ENTROPY-BASED EXPECTED UNCERTAINTY REDUCTION TO GUIDE THE CLINICAL EXAM

Monday, October 24, 2011
Grand Ballroom AB (Hyatt Regency Chicago)
Poster Board # 57
(MET) Quantitative Methods and Theoretical Developments

Robert M. Hamm, PhD, University of Oklahoma Health Sciences Center, Oklahoma City, OK and William H. Beasley IV, PhD, Howard Live Oak, Inc., Norman, OK
  

Purpose: The ability to anticipate the impact of potential clinical findings in discriminating among possible causes of a patient’s presenting complaint is an essential component of clinical judgment. We applied an information theory based measure (Benish, Meth Inf Med, 2003), based on both test sensitivity and disease probability, and compared it with familiar sensitivity-based measures (LR+, LR-, and the LR ratio).   

Method: The approach considers all diagnoses relevant for a clinical presentation, with sensitivities of all findings for all the diagnoses. Without “specificity,” it avoids the problem of “dynamic specificity.”      Entropy, or Sum p(Di)*log(1/p(Di)), expresses the uncertainty regarding the current probability distribution over diagnoses Di. We construct a tree whose first branch is a particular finding’s results (positive, negative) with probabilities composed of each p(Di) multiplied by the finding’s sensitivity for that diagnosis. After each branch there is an entropy tree, with the diagnoses’ probabilities contingent on the finding result, e.g., Sum p(Di | F+) * log (1/p(Di | F+)). This expected entropy uncertainty is compared to the pre-finding uncertainty, yielding an expected reduction in entropy uncertainty (ERIEU).    Comparisons are made between the ERIEU and the sensitivity based measures. Further, this approach was added to a balance beam aid for instruction in diagnosis (BBAID), to calculate ERIEU dynamically as other information is learned.    

Result: For a pair of diagnoses, there is a large family of entropy based measures, different for every pretest odds of the two diagnoses, compared to the 5 diagnosis-probability-independent sensitivity-based measures.

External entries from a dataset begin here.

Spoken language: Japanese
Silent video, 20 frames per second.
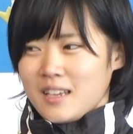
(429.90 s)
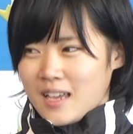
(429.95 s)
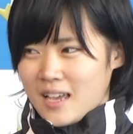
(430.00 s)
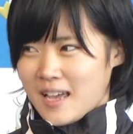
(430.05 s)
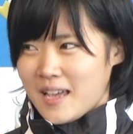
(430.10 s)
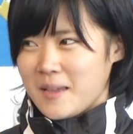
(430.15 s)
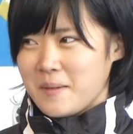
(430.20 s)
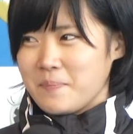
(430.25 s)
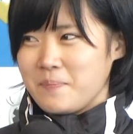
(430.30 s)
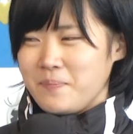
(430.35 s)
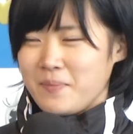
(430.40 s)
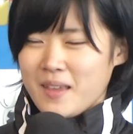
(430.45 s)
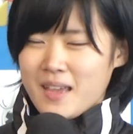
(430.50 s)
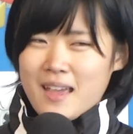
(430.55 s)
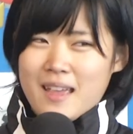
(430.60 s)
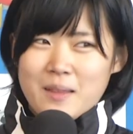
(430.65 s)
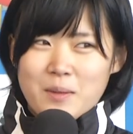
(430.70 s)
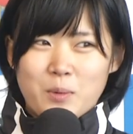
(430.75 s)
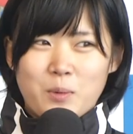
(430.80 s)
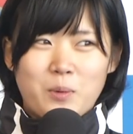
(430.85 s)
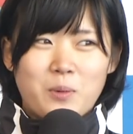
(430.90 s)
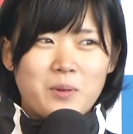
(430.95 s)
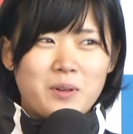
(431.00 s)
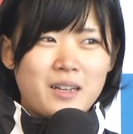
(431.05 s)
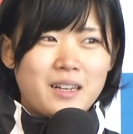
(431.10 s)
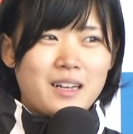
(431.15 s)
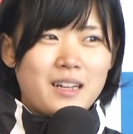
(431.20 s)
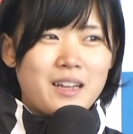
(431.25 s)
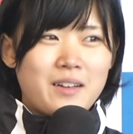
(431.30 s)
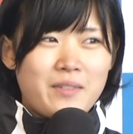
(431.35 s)
はいとこ
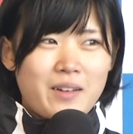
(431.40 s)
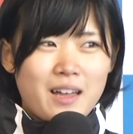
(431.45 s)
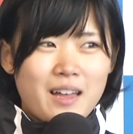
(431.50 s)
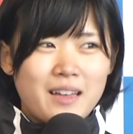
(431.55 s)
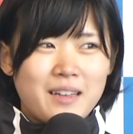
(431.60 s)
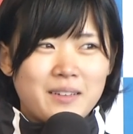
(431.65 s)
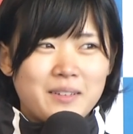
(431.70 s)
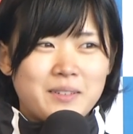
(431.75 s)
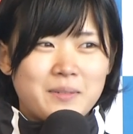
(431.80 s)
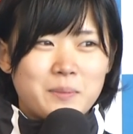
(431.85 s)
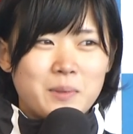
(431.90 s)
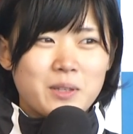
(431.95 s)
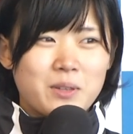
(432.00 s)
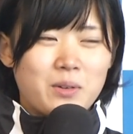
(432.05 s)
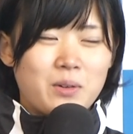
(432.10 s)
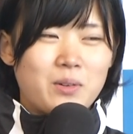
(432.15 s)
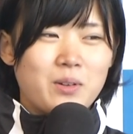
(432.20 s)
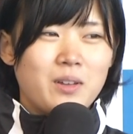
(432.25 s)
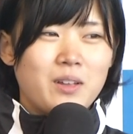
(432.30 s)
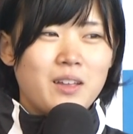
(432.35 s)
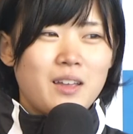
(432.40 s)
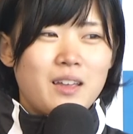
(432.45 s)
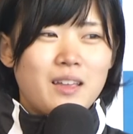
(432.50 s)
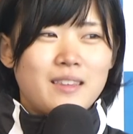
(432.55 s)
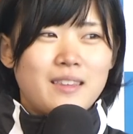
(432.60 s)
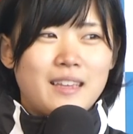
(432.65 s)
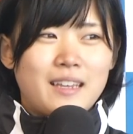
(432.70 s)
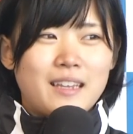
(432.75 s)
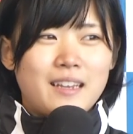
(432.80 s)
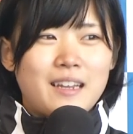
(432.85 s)
れからはもっと
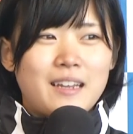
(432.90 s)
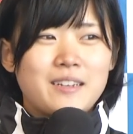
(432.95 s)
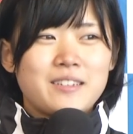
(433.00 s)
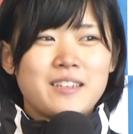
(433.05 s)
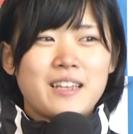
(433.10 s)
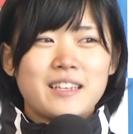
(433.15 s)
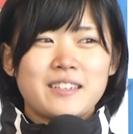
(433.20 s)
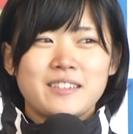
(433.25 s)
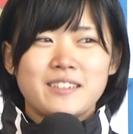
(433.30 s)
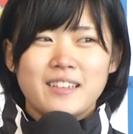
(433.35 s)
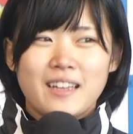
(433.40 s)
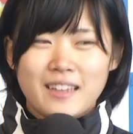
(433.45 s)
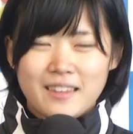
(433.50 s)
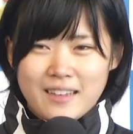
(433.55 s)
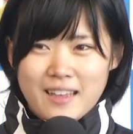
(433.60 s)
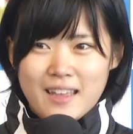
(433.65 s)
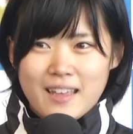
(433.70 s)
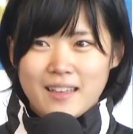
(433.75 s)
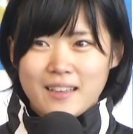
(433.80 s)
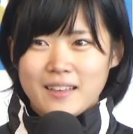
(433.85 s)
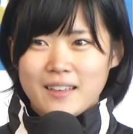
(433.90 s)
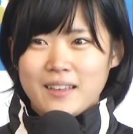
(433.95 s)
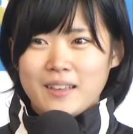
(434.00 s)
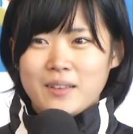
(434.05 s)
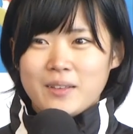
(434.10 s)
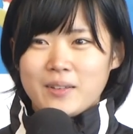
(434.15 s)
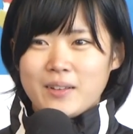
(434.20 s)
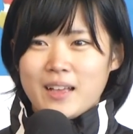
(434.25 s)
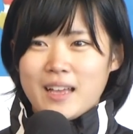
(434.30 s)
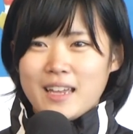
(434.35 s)
握れる選手になって
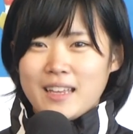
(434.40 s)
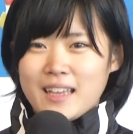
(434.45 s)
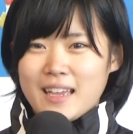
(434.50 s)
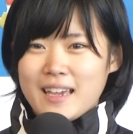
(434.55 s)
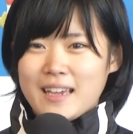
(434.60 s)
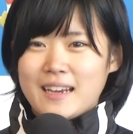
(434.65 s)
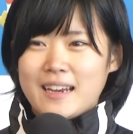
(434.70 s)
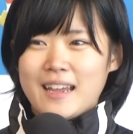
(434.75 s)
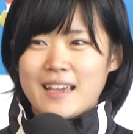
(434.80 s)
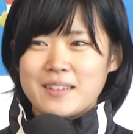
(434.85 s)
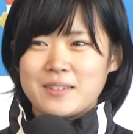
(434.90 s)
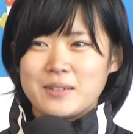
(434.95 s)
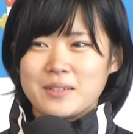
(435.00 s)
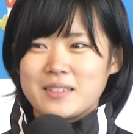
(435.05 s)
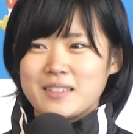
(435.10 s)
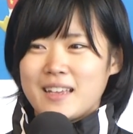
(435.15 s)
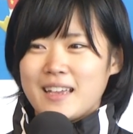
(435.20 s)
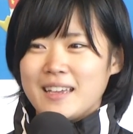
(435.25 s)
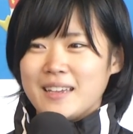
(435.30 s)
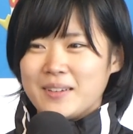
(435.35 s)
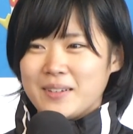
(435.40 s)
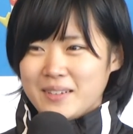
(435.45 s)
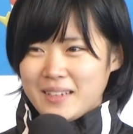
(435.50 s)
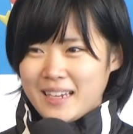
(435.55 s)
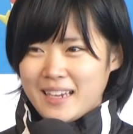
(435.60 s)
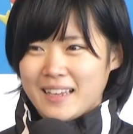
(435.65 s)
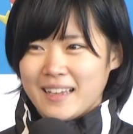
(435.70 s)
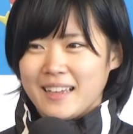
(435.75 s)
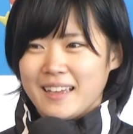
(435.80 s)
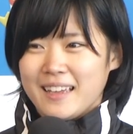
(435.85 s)
不甲斐ないレースをしないよう
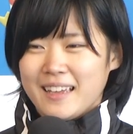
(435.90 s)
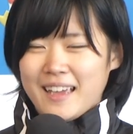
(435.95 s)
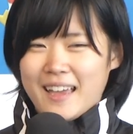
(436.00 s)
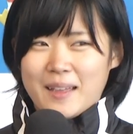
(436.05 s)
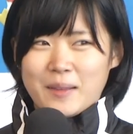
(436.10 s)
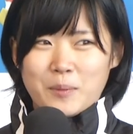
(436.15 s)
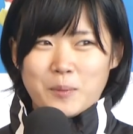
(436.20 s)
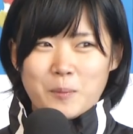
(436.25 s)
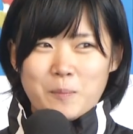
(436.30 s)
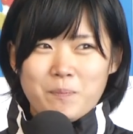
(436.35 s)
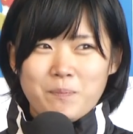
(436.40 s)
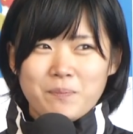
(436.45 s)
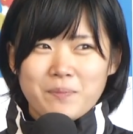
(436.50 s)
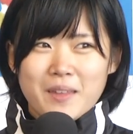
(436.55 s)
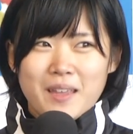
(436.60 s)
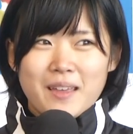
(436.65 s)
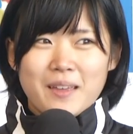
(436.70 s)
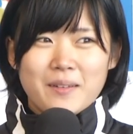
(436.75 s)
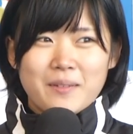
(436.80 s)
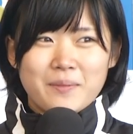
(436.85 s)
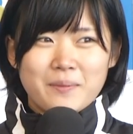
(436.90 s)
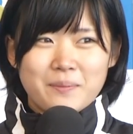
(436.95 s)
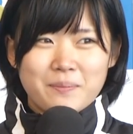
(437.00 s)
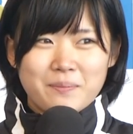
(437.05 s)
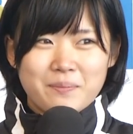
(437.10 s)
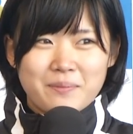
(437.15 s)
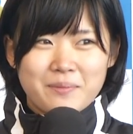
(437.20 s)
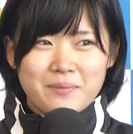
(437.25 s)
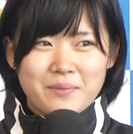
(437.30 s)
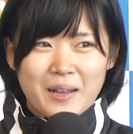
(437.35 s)
にあの
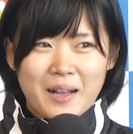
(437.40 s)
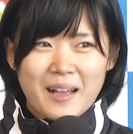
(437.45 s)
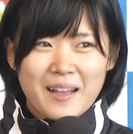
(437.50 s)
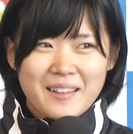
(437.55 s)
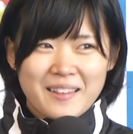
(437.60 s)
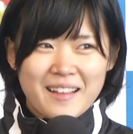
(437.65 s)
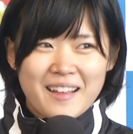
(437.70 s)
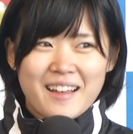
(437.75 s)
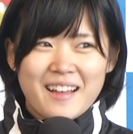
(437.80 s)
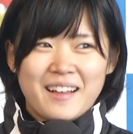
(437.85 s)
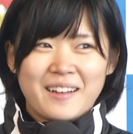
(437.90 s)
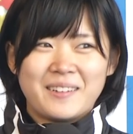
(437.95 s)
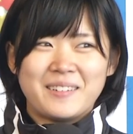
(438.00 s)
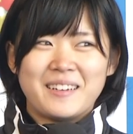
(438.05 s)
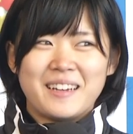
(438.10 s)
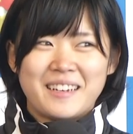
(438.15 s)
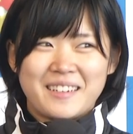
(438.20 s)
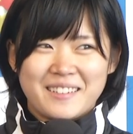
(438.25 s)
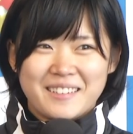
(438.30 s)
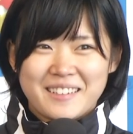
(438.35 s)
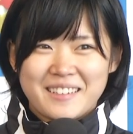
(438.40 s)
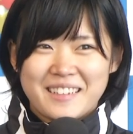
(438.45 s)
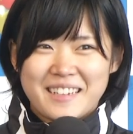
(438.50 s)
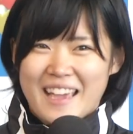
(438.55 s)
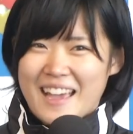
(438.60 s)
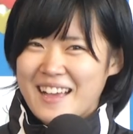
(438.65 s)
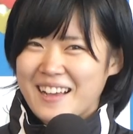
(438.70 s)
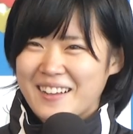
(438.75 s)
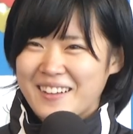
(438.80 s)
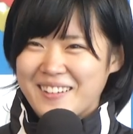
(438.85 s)
若さあふれるい
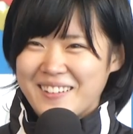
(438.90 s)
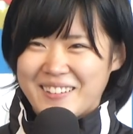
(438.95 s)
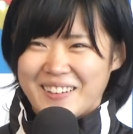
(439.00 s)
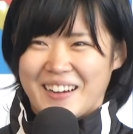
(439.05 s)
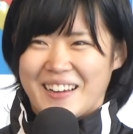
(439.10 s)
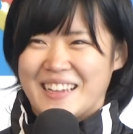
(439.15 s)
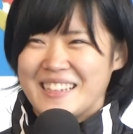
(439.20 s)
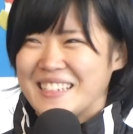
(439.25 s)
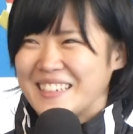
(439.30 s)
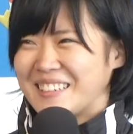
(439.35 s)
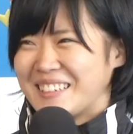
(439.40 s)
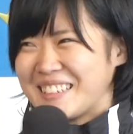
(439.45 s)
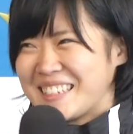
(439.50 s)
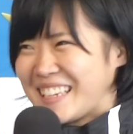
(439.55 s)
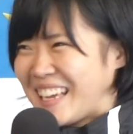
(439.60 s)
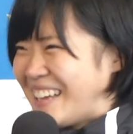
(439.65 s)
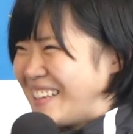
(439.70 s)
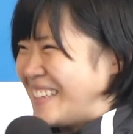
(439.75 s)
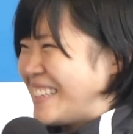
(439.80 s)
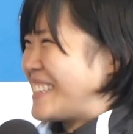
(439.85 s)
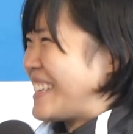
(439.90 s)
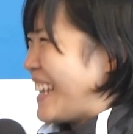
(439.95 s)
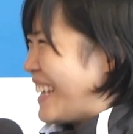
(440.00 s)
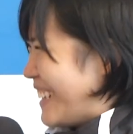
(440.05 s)
やこれはちょっと違うんです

As the number of diagnosis pairs N increases, the count of measures increases by a factor of N*(N-1)/2.  The BBAID calculates ERIEU dynamically, for all unknown findings, as the probability distribution changes (when additional findings are specified), and displays it for all unknown symptoms, for any selected diagnosis pair.    

Conclusion: The information-theory based measure, ERIEU, is distinct from the measures derivable from sensitivity alone. It changes dynamically as other information is acquired that changes the probability distribution among the diagnoses. Though this is too complicated to judge unaided or to calculate manually, we have added it to a diagnosis aid that represents the (naïve) Bayesian impact of information, for any pair of diagnoses. The display of ERIEU for each finding not yet asked for can guide physician’s selection of useful questions.